AZ/Merck's Lynparza improves survival in certain prostate cancers

AstraZeneca/Merck & Co’s PARP inhibitor Lynparza cut the risk of death in new data released at the 2020 European Society for Medical Oncology (ESMO) virtual congress.

The phase 3 PROfound trial studied Lynparza in men with metastatic castration-resistant prostate cancer (mCRPC) with BRCA 1/2 or ATM gene mutations versus new hormonal agent (NHA) treatments enzalutamide or abiraterone.

In the key secondary endpoint of overall survival, Lynparza reduced the risk of death by 31% compared to enzalutamide or abiraterone. Median overall survival was 19.1 months for Lynparza, versus 14.7 months for the NHA treatments, which is particularly noteworthy given that 66% of men receiving enzalutamide or abiraterone had already begun using Lynparza following progression of their disease.

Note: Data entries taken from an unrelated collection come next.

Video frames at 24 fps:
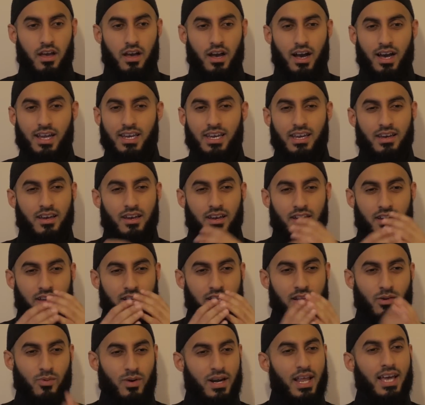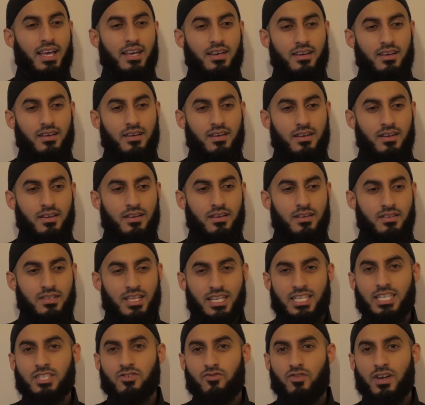And they were like, they
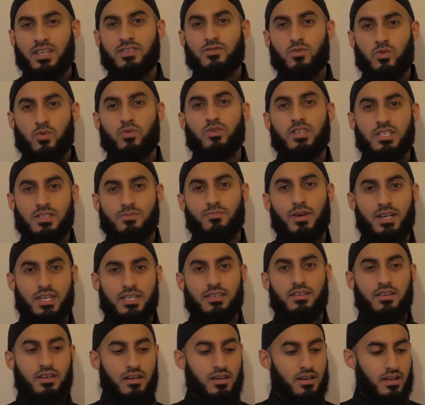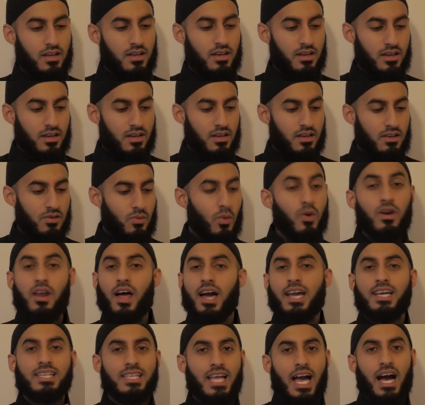just raised all this money.
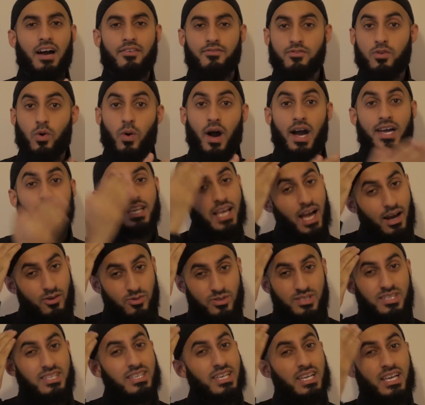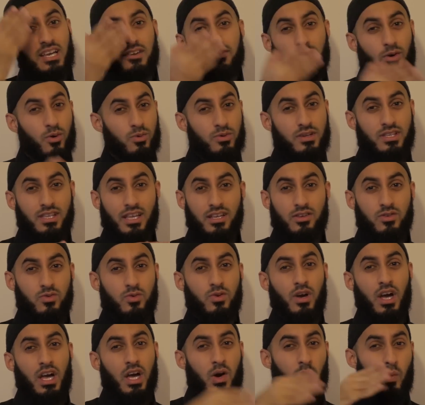Wallahi, they have no idea. I was thinking, if only they knew.
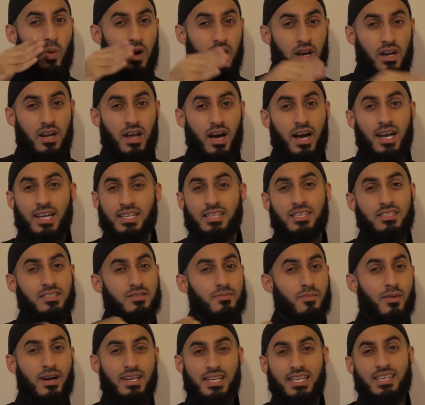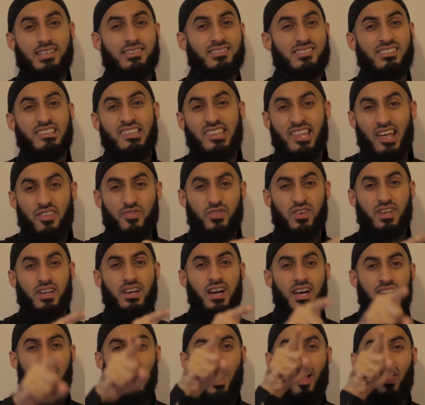Wallahi, this money is nothing.
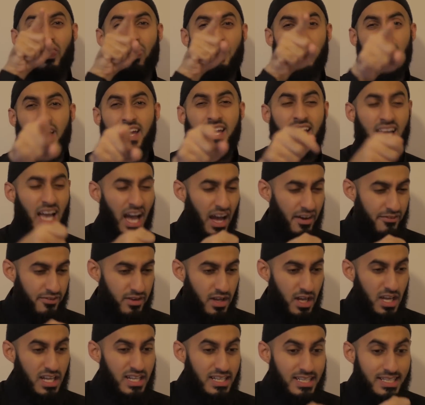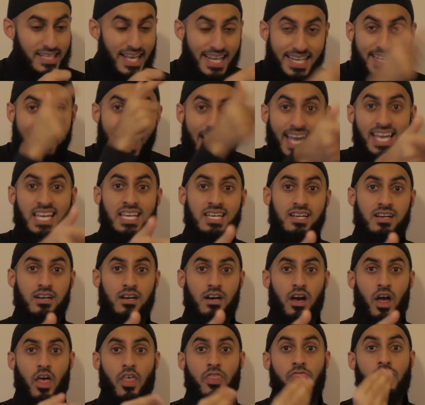And they have, today,
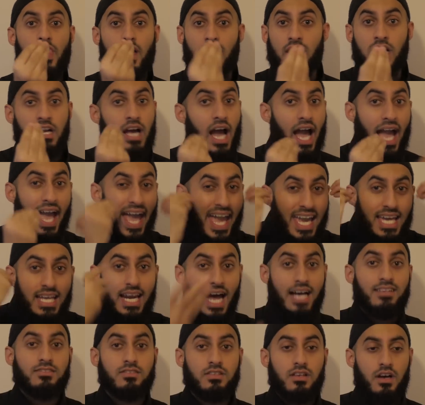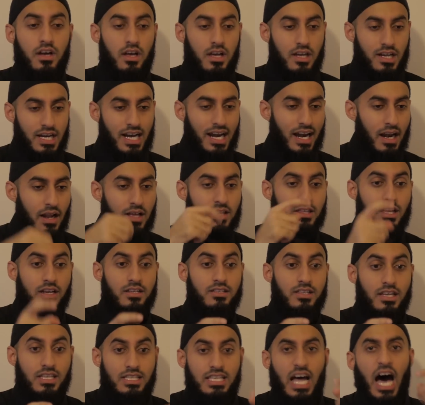khair has,
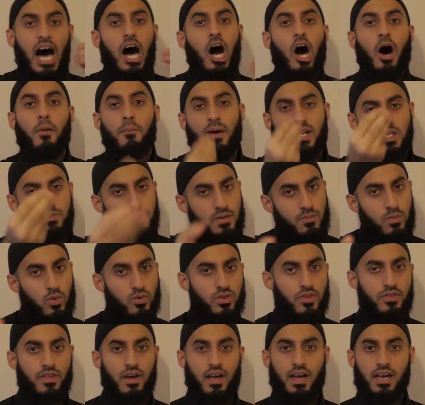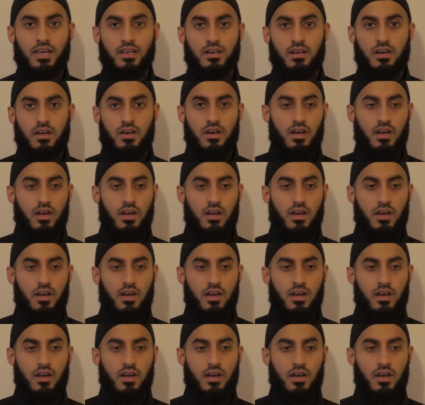the haram has been more than the khair.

A further exploratory analysis showed a trend towards improvement in overall survival in the overall trial population with homologous recombination repair (HRR) gene mutations, with Lynparza reducing the risk of death by 21%versus enzalutamide or abiraterone.

Lynparza was approved in May by the US Food and Drug Administration (FDA) for the treatment of previously-treated metastatic mCRPC patients with mutations in their HRR genes, which includes BRCA1, BRCA2, ATM and 12 other gene mutations.

“These results help to transform the treatment landscape for certain men with metastatic castration-resistant prostate cancer, where overall survival has been very difficult to achieve,” said José Baselga, executive vice president, Oncology R&D at AZ.

“Lynparza is the only PARP inhibitor to demonstrate overall survival versus enzalutamide or abiraterone for men with BRCA or ATM mutations. We look forward to continuing to bring Lynparza to these patients around the world,” he added.

The new data could help Lynparza to gain an advantage over its main rival in mCRPC – Clovis’ Rubraca (rucaparib). Clovis’ PARP inhibitor was approved by the FDA a few days before Lynparza for the treatment of BRCA-mutated metastatic mCRPC.

Rubraca’s approval was based on the results from the TRITON trials programme, in particular the TRITON2 study which showed a 44% response rate with the PARP inhibitor in BRCA-mutated CRPC, and a 52% prostate-specific antigen (PSA) response.